Nachhaltige Zuchtstrategien und professionelle Produktionsmethoden
Stefan Buri, Teamleiter Reproduktion Swissgenetics, erklärte anhand der «Nutrivache» die Themen der intensiven Fütterung, den Stoffwechsel der Wiederkäuer und die Haltung der Tiere. Er wies auch auf Fruchtbarkeitsstörungen hin. Wichtig sei eine gesunde Ernährung der Kühe und eine gute Eutergesundheit. Auf das Fressverhalten sollte ebenfalls geachtet werden. Der theoretische Teil erlaubte den Kursteilnehmern, ihre Kenntnisse über das Fortpflanzungssystem zu vertiefen und die hormonelle Regelung der Brunstperioden der Kühe ausführlich zu studieren. Ebenso konnten sie die letzten Neuigkeiten der genomischen Auswahl erfahren. Erfolgreiche Milchund Rindfeischproduzenten setzen auf nachhaltige Zuchtstrategien und professionelle Produktionsmethoden. Dazu brauchen sie Tiere, welche leistungsfähig und gesund sind. Die Genetikprogramme von Swissgenetics richten sich konsequent nach diesen Bedürfnissen. Mit den in Partnerschaft mit Züchtern und Zuchtorganisationen betriebenen Prüfprogrammen wird marktgängige und zukunftsträchtige Genetik auf internationalem Niveau entwickelt, stellt Buri fest. Nutzbringende Zusammenarbeit in der Zucht setzt gegenseitiges Vertrauen zwischen dem Genetikanbieter und den Züchtern voraus. Dies erfordert beidseitig hohe Kompetenz und Transparenz.

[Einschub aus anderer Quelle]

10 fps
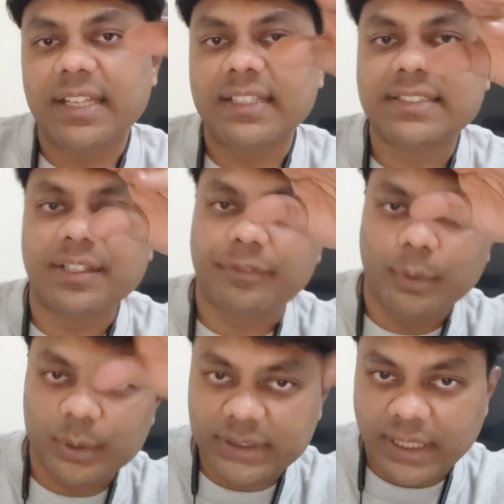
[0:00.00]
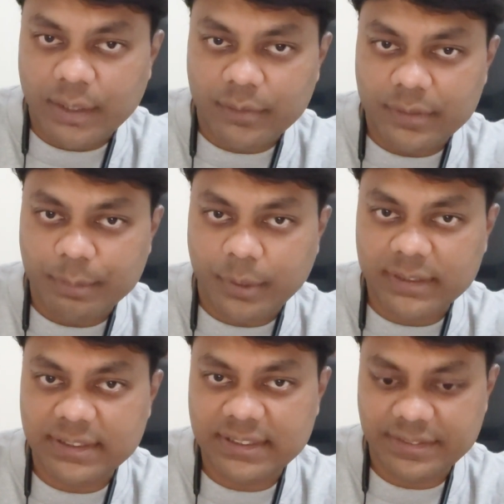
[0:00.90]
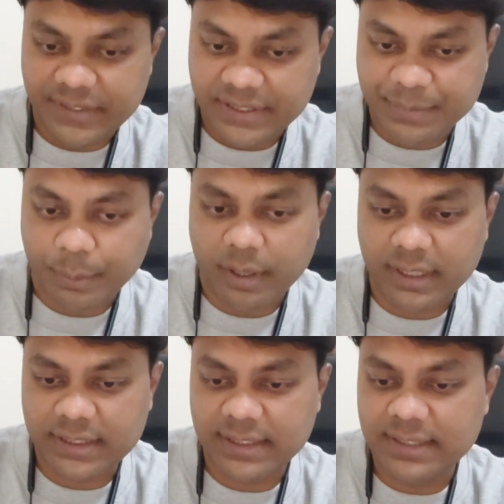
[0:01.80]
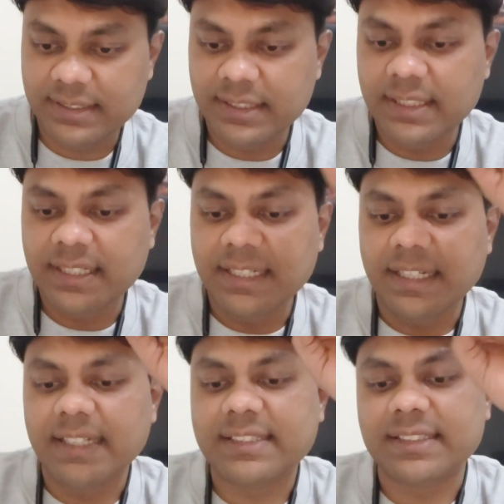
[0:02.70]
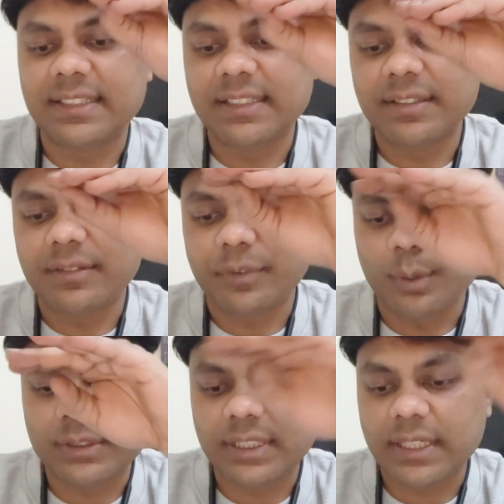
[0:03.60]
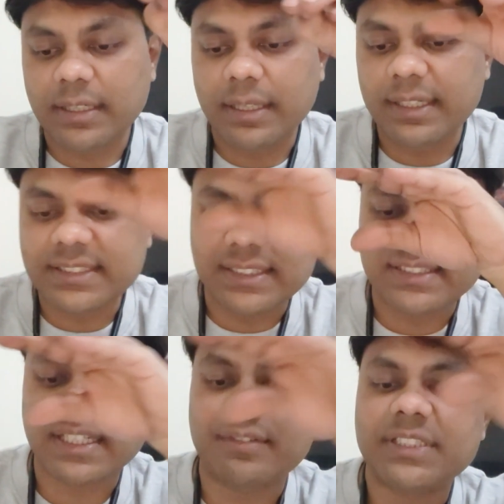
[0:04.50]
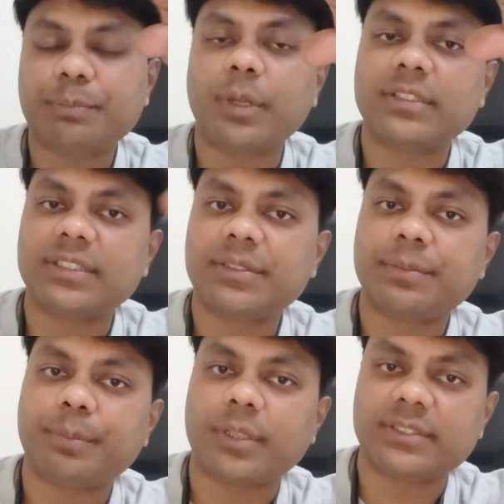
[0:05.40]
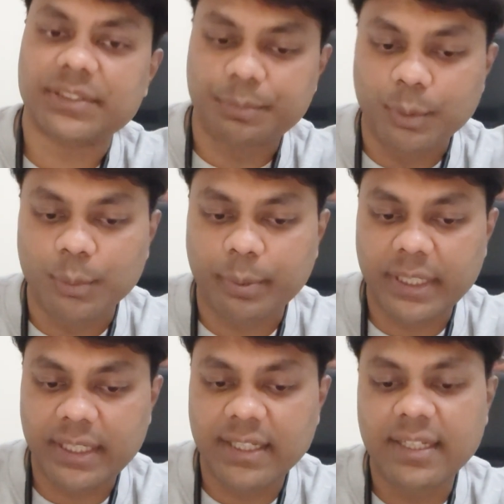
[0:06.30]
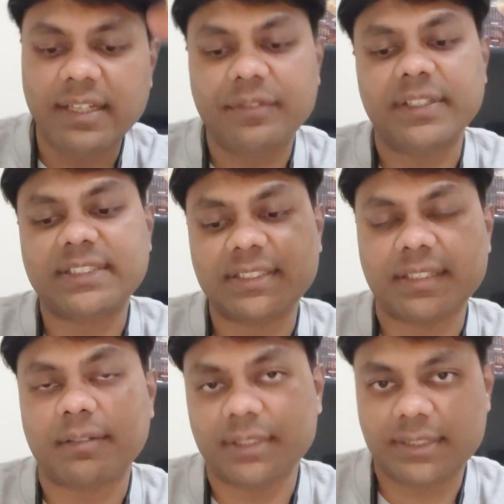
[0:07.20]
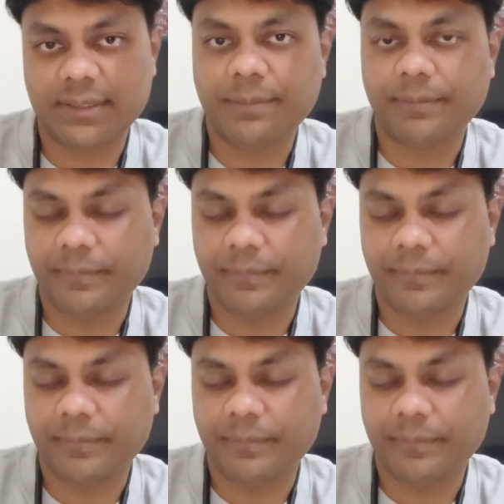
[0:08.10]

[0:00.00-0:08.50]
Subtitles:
is the flowchart of the process. If it's production, it's the flowchart, it's the service process blueprint if it's a service.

Wichtige Erfassung der Gesundheitsdaten
Michaela Glarner wies zum Abschluss der Braunvieh- Akademie 2 darauf hin, dass die Erfassung der Gesundheitsdaten für die Braunviehzucht von grosser Bedeutung sei. Dies diene der Zucht robuster Tiere und damit einer Verbesserung der Gesundheit bei Milchviehzuchtbeständen. Verbessert soll auch die Wirtschaftlichkeit der Milchviehzuchtbestände dank Kostensenkung im Betriebsmanagement und Verminderung von Produktionsausfällen werden. Den Vorteil für die Züchter sah Michaela Glarner in einer langfristigen Kostensenkung dank gesünderer Tiere: Weniger Produktionsverluste, tiefere Tierarztkosten und weniger Abgänge. So könne eine Übersicht über Einzeltiere und Herdengesundheit erstellt werden. Die Erfassung der Gesundheitsdaten diene auch als Hilfsmittel für das Management und die Erfüllung der Tierarzneimittelverordnung. Als weitere Vorteile nannte Michaela Glarner die Bereitstellung von Managementhilfen, Ausweitung der Datenerfassung, Einführung der Zuchtwertschätzung und den Einbau in Zuchtprogramme.